Delegation can restore responsiveness, yet business units may optimise locally and senior leaders may lose visibility of collective risk. This crisis of control is not solved simply by recentralising every decision. It calls for stronger coordination, shared information and governance across units—the transition into phase 4.

Phase 4: Coordination

Organisations respond by linking dispersed units through mechanisms such as:

  • grouping local units into product groups;
  • more rigorous formal planning;
  • corporate staff responsible for coordination;
  • centralised support functions;
  • corporate review of capital expenditure;
  • product-group accountability for return on investment;
  • lower-level profit-sharing.

These systems can allocate scarce resources more coherently. Over time, however, controls may multiply, corporate staff may become gatekeepers and procedures may be followed for their own sake. The resulting red tape crisis requires simplification, trust and faster horizontal collaboration.

Phase 5: Collaboration

The emphasis shifts from formal control to flexible cooperation through:

  • problem-solving teams;
  • cross-functional task groups;
  • support staff assigned to specific teams;
  • matrix-type structures;
  • simpler control mechanisms;
  • education in collaborative behaviour;
  • real-time information systems;
  • team incentives.

The model describes an eventual internal growth crisis: opportunities available through the organisation’s existing structure become insufficient, prompting leaders to consider relationships beyond its boundary.

Phase 6: Alliances

Growth increasingly depends on extra-organisational arrangements such as alliances, networks, mergers and holding structures.
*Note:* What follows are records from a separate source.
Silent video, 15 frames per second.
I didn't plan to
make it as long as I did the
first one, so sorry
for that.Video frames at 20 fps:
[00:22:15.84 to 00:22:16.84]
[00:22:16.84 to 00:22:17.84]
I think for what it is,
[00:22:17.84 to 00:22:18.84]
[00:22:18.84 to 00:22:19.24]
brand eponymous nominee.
These choices create their own integration, governance and dependency risks. Before pursuing them, define the strategic capability required, the value each party contributes, decision rights, information boundaries and exit conditions.
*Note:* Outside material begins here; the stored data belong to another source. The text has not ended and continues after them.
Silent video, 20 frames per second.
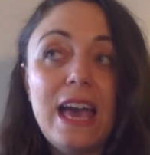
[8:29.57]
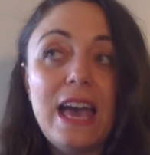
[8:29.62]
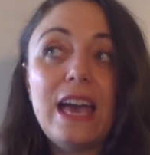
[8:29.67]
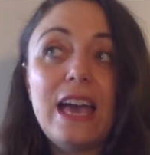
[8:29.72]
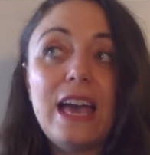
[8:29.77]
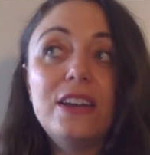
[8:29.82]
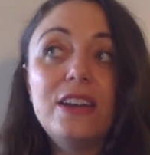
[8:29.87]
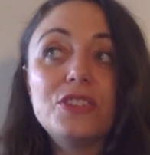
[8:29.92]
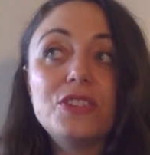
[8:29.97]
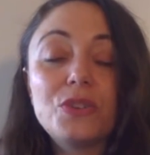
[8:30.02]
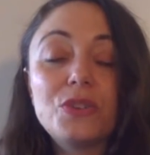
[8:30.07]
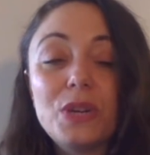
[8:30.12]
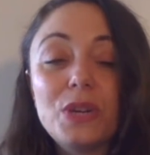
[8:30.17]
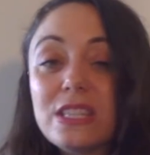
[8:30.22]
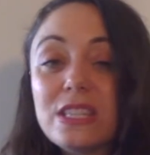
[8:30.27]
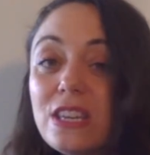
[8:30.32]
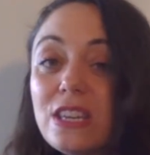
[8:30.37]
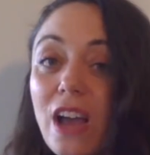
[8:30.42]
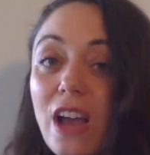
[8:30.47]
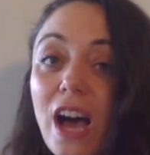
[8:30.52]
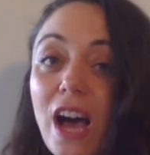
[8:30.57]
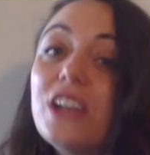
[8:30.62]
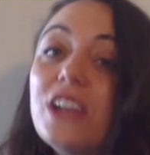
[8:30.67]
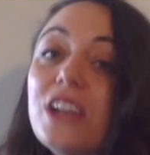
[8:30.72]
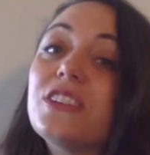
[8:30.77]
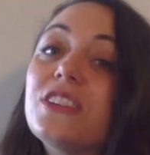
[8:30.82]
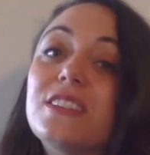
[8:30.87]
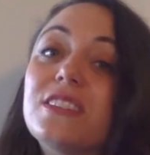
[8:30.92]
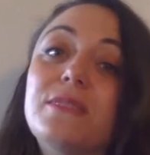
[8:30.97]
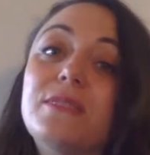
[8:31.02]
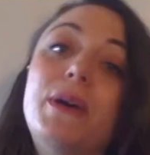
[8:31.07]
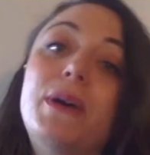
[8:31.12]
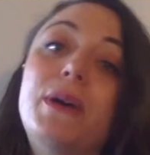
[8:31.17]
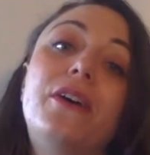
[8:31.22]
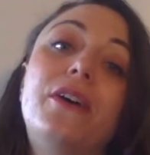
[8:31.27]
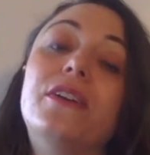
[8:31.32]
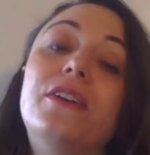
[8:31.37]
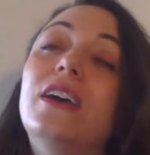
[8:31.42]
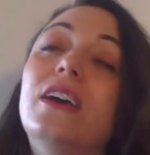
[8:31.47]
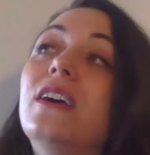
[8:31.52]
And so it's not just
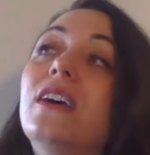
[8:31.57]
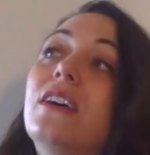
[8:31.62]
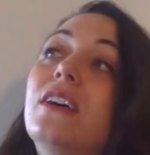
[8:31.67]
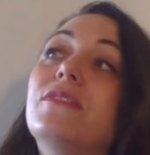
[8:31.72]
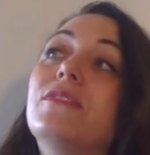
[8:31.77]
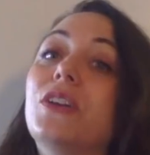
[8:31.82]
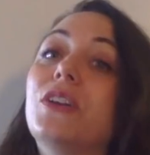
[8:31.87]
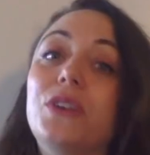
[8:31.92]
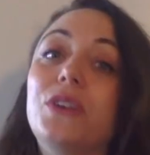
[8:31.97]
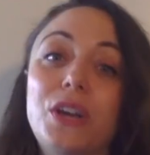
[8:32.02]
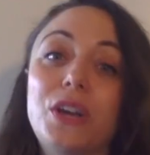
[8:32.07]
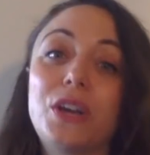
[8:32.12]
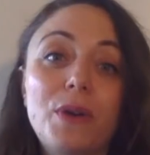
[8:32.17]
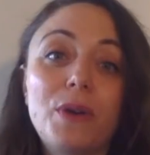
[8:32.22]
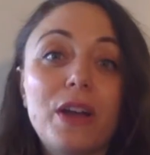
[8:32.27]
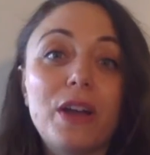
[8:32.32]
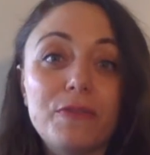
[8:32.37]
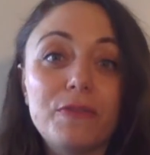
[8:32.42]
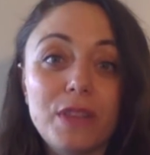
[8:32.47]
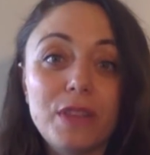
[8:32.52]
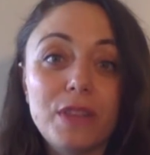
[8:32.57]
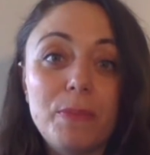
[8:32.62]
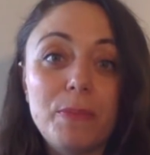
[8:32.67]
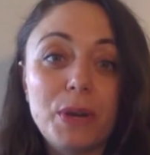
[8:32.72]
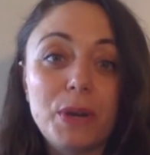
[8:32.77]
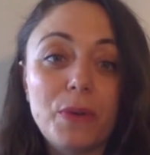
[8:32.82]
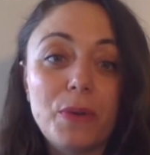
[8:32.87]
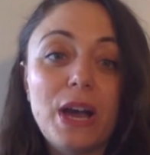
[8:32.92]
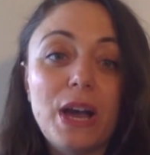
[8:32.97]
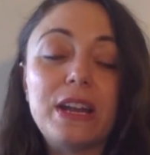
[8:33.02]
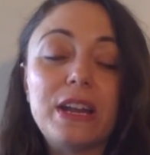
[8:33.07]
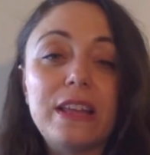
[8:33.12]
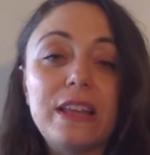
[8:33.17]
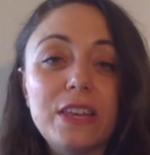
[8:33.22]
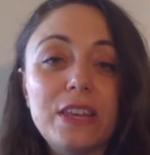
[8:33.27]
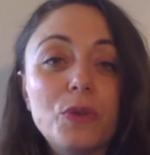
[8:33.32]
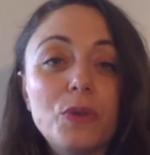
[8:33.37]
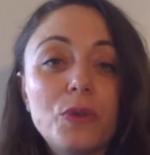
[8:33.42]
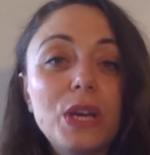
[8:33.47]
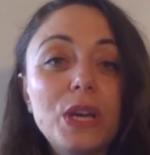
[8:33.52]
about floating around and flopping around. And I
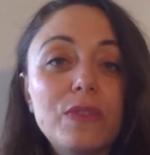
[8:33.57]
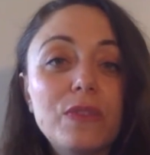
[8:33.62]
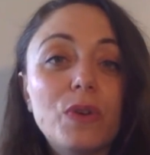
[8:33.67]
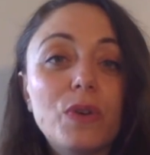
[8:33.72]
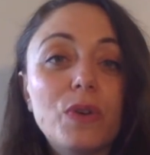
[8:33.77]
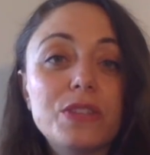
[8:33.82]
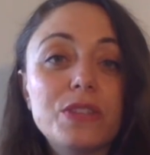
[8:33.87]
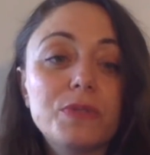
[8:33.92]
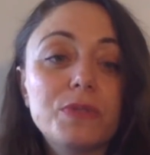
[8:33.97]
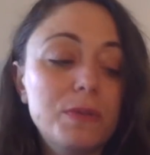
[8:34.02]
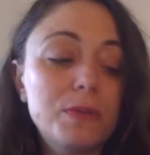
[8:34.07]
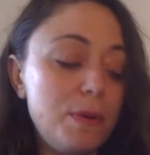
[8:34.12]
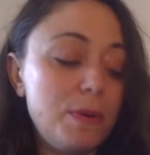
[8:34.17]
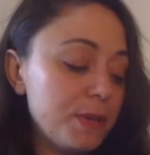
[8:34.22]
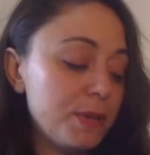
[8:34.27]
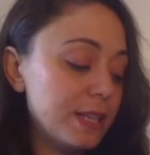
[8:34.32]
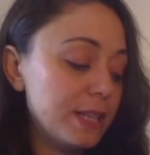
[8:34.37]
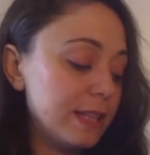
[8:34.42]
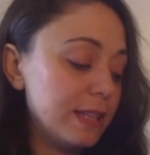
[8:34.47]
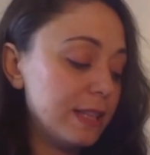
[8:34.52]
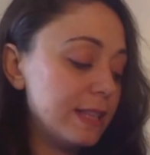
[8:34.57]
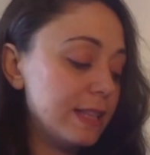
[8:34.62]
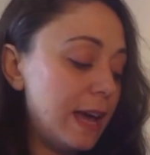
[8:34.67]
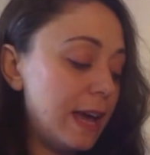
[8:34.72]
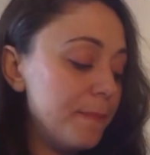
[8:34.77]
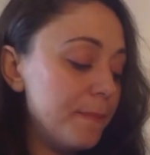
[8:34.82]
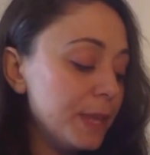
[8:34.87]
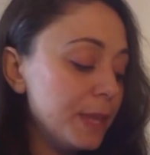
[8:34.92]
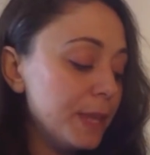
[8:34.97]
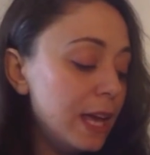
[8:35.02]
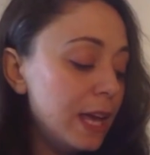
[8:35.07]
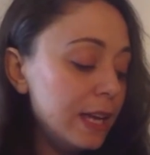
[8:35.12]
think Queen of Wands really represents that.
Apply the model in a recurring review:

  1. Identify the phase or combination of phases that best matches observed behaviour.
  2. Determine whether the organisation is in stable evolution or approaching a crisis.
  3. Examine what the transition would mean for leaders, teams, customers and controls.
  4. Prepare actions that address the actual constraint while preserving useful capabilities.
  5. Repeat the diagnosis regularly, for example every 6–12 months, because conditions and symptoms change.

Do’s

  • Ask regularly which growth tension is becoming material and what evidence supports that view.
  • Recognise the organisation’s real constraints and available choices.
  • Expect today’s solution to create new coordination demands tomorrow.

Don’ts

  • Do not assume that every organisation passes through the crises in this order. Do not use a phase label as a substitute for analysing the organisation, its people and its industry.

Final analysis

Greiner’s model remains useful because it frames growth as an organisational-design challenge, not simply as an increase in revenue or headcount. Its central insight is that a management practice can be appropriate at one scale and restrictive at another.
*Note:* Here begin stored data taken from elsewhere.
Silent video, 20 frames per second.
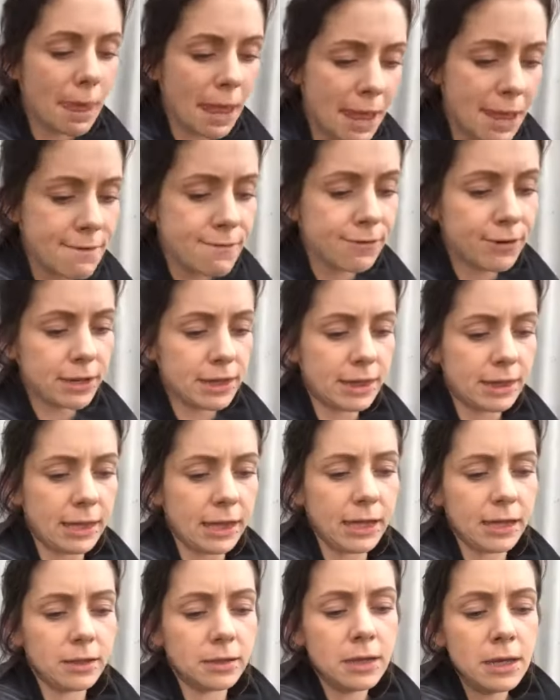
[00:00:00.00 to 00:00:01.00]

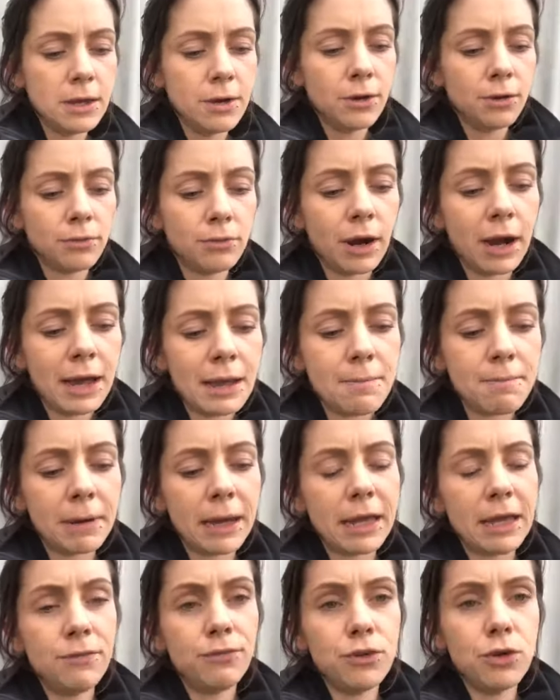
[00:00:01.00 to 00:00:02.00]
everything, right?
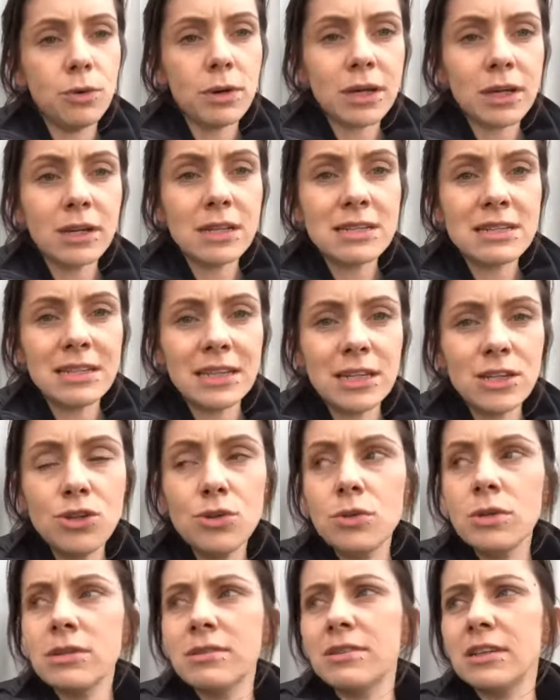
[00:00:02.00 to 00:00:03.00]
But if you are
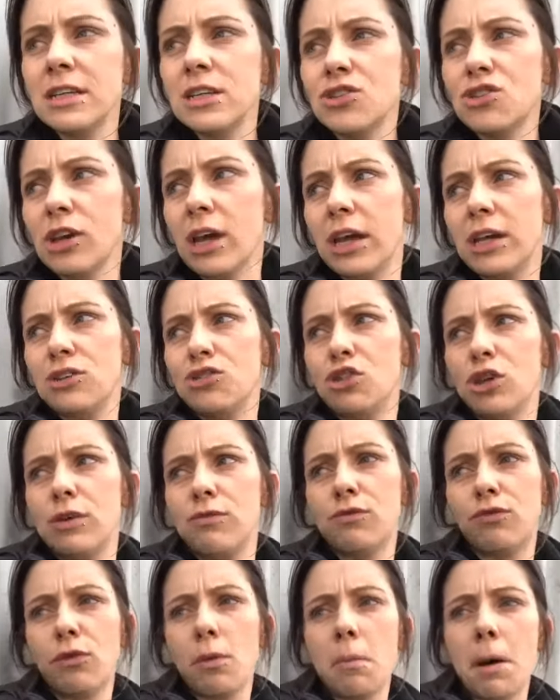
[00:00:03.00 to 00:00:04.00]
continuously
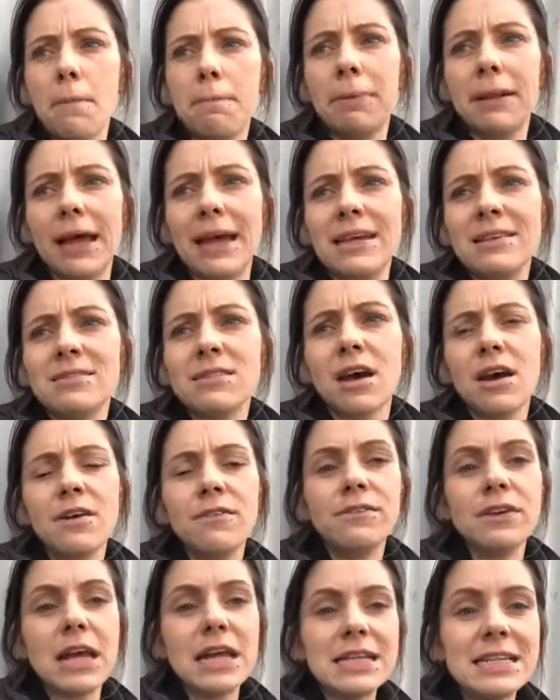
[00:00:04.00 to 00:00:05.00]
changing from a place
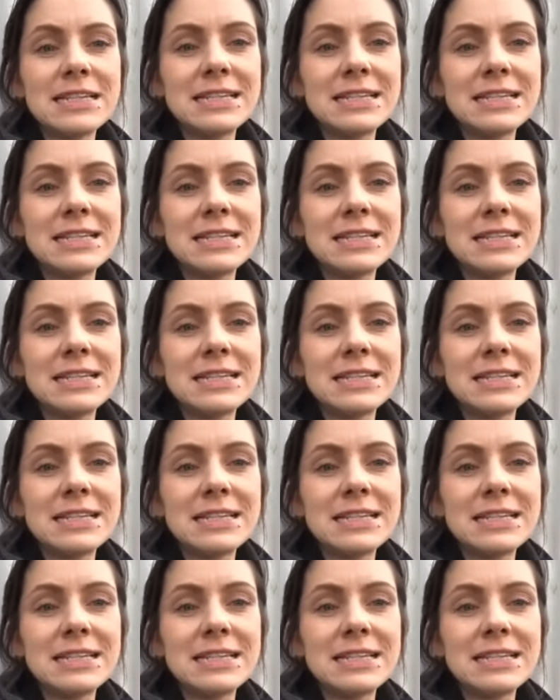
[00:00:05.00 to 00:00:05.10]
of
Its simplicity is also its main limitation. Phase classifications can create false certainty, and the prescribed transition may not fit a regulated, professional, platform-based, public or distributed organisation. Use the framework to form hypotheses, then test them against strategy, customer needs, employee experience, performance, risk and the quality of leadership. It diagnoses a tension; it does not choose the solution.

Top practical tip

Identify the management practice that previously enabled growth but now constrains it. That transition point is more actionable than assigning the organisation a phase label.

Top pitfall

Do not treat the sequence as inevitable or the suggested response as a prescription. Organisations can skip, combine or revisit phases, and similar symptoms can have different causes.

Further reading

Greiner, L.E. (1998) ‘Evolution and revolution as organisations grow’. Harvard Business Review 76(3), 55–68.